If you think you may have symptoms, ask a doctor for the following diagnostic tests

If you are concerned about multiple myeloma, you should ask a doctor or healthcare professional for a closer look at the diagnostic tests.

  • Labs. Blood tests, like the serum protein electrophoresis (SPEP) test, can check for antibodies that are commonly associated with multiple myeloma. Standard blood work, such as a complete blood count (CBC), can also be used to check for changes in your blood, bones, and other organs that multiple myeloma can cause.
  • Imaging. CT scans, MRIs, and X-rays can all check for changes in your bones that might be the result of multiple myeloma. Imaging tests also help doctors identify any changes to your organs that can happen because of multiple myeloma.
  • Biopsy. Biopsies play a huge role in diagnosing multiple myeloma — especially a bone marrow biopsy. By taking a bone marrow biopsy, a doctor can check for myeloma cells in your bone marrow. They can also analyze those cells to help determine your outlook if cancer is present.

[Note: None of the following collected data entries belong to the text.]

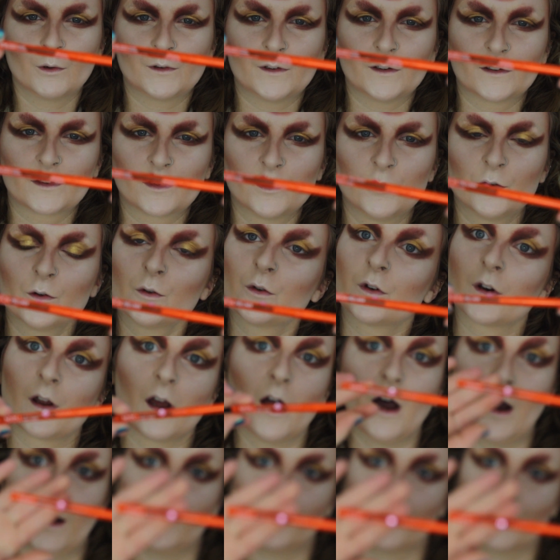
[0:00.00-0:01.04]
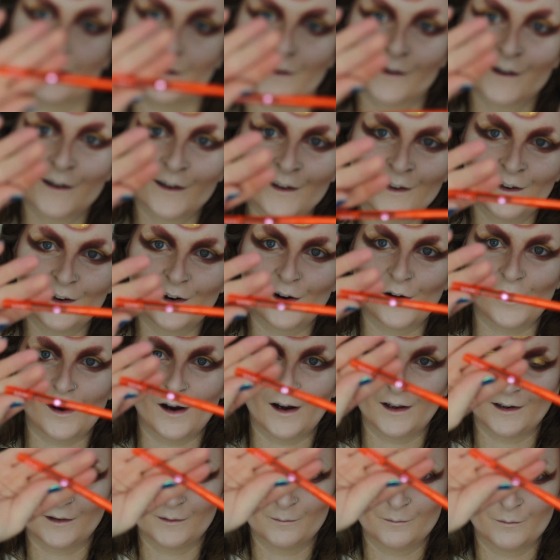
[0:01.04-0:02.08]
what's this called? Eyeliner
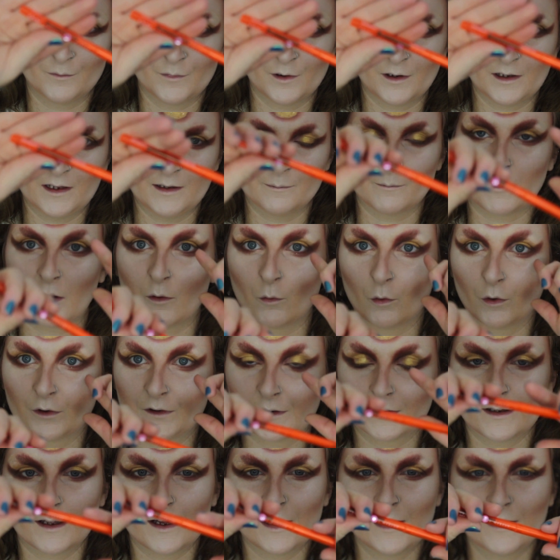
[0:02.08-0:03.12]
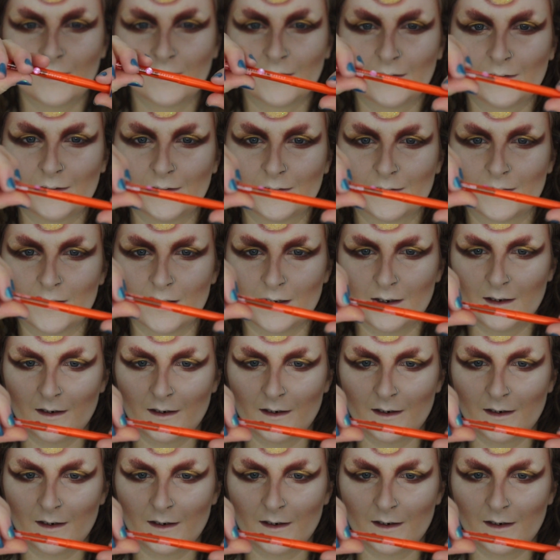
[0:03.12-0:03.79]
in my waterline. This is the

Multiple myeloma resources

Whether you have already received a diagnosis of multiple myeloma or are looking for resources for a loved one with the condition, here are some resources to get you started.

  • The Leukemia & Lymphoma Society’s Clinical Trial Support Center can help you find multiple myeloma clinical trials.
  • The Multiple Myeloma Research Foundation has a support group finder to help you find support groups in your area.
  • The American Cancer Society has a resource finder that can help you search for treatment-related resources in your area.
  • The International Myeloma Foundation has a full page of online resources for finding financial, legal, and other types of support.

Consider participating in clinical trials

If you have received a multiple myeloma diagnosis and are interested in exploring your treatment options, you should consider participating in clinical trials.

More Black representation in clinical trials that explore genetic components or new treatments can help improve the early diagnosis and treatment of multiple myeloma for Black Americans.

What can I do to lower my risk of developing multiple myeloma?

According to the American Cancer Society, preventing multiple myeloma can be difficult because most of the risk comes from things that are hard to avoid or change, like genetics. But interventions like genetic screening can help you better understand your individual risk.

Where can I access free or low cost screenings for multiple myeloma?

There are no screening tests for multiple myeloma, but regular visits with a primary care doctor can detect early signs of the disease.

If you or your doctor suspect you have multiple myeloma, you should have blood work, and an x-ray.

What are the best treatment options for multiple myeloma?

Multiple myeloma can be treated with surgery, chemotherapy, radiation, or a combination of these approaches.

Stem cell transplant may be recommended by your doctor in some cases, which will help you stay in remission from multiple myeloma.